Os conteúdos verificados somavam até o fim desta reportagem quase 20 mil interações no Twitter. Publicações como essas não têm fundamentos e servem apenas para assustar a população acerca das vacinas e outras medidas que contribuem no combate da disseminação do vírus da covid-19. A vacina já teve sua eficácia comprovada, e as outras recomendações da Organização Mundial da Saúde (OMS), como o uso de máscaras, seguem sendo as únicas medidas preventivas contra o coronavírus.

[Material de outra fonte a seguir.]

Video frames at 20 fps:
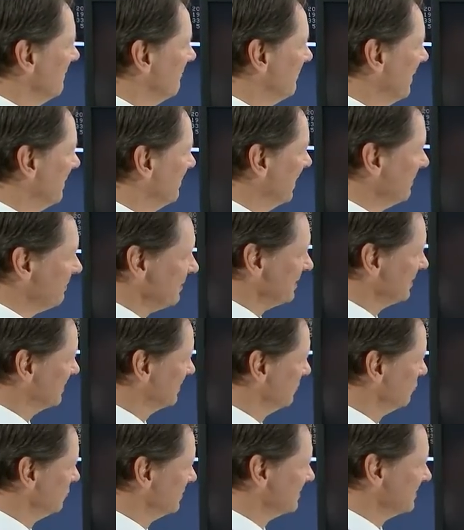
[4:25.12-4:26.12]
Beim Ripple
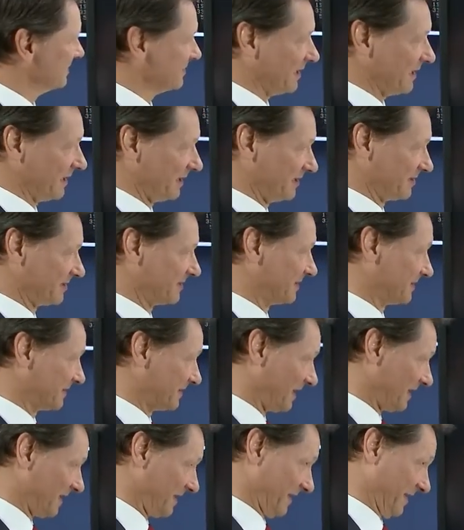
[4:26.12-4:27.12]
tut sich eigentlich
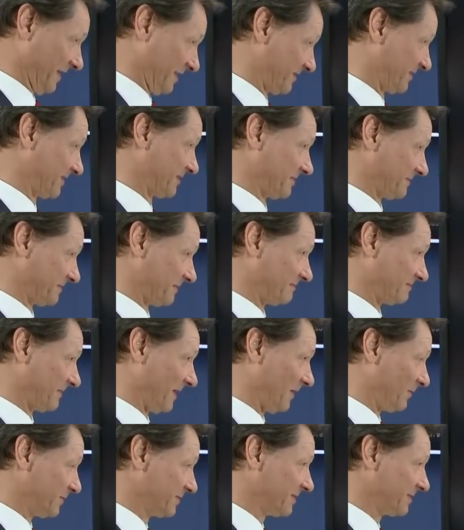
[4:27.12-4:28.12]
gar nichts.
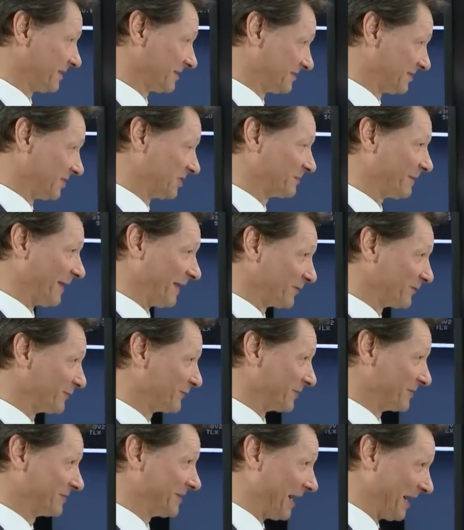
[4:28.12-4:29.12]
Außer dass okay. die Spannung
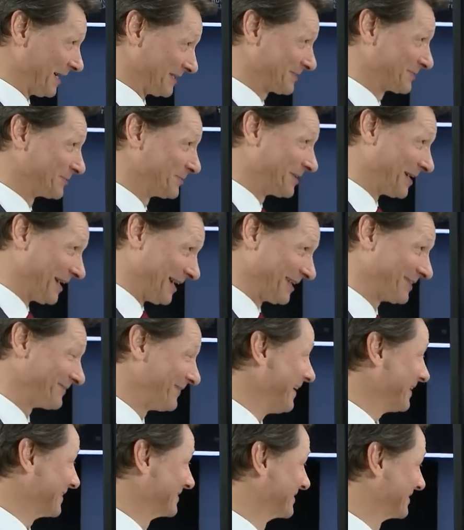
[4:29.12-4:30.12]
von Tag zu Tag
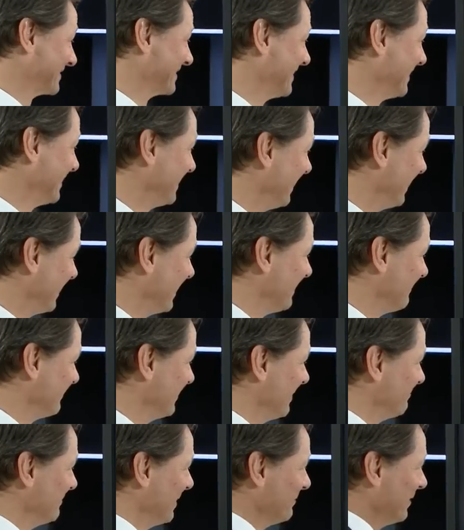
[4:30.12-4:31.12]
wächst. Ja,
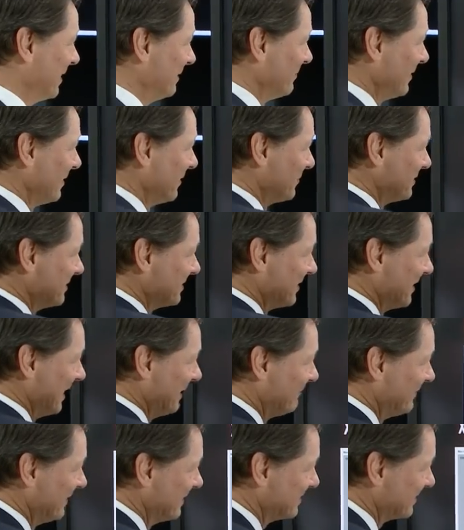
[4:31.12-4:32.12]
wir haben beim Ripple unseren
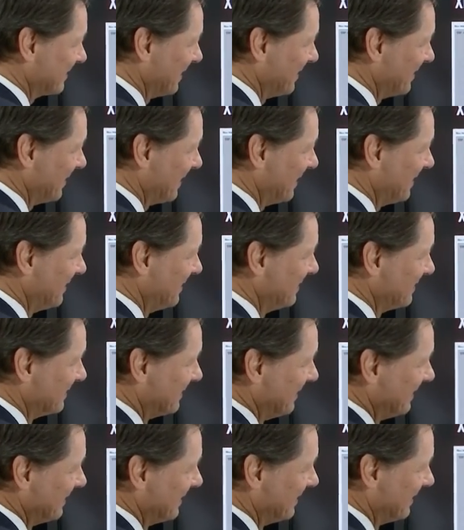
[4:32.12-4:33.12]
Abwärtskanal,
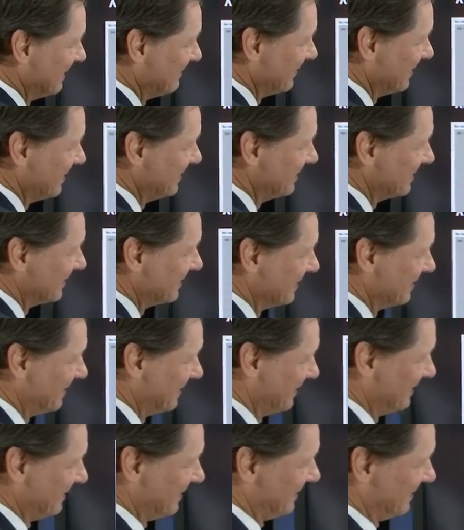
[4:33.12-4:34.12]
den, den wir hier
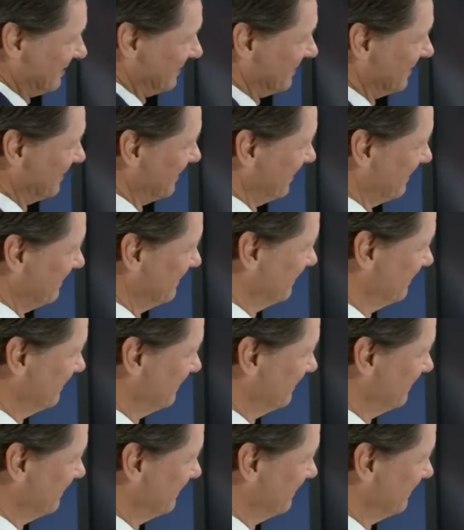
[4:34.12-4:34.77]
mhm. äh,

O Comprova já verificou outros conteúdos que propagam a desinformação em torno das vacinas, como as postagens enganosas que dizem que os vacinados pela CoronaVac estarão protegidos pela metade, que eficácia da CoronaVac seria apenas 0,38% superior ao placebo, também foi apontado como falso o post que dizia que enfermeira que recebeu a primeira dose da CoronaVac já estava imunizada.
Enganoso, para o Comprova é o conteúdo que usa dados imprecisos ou que confunde, com ou sem a intenção deliberada de causar dano.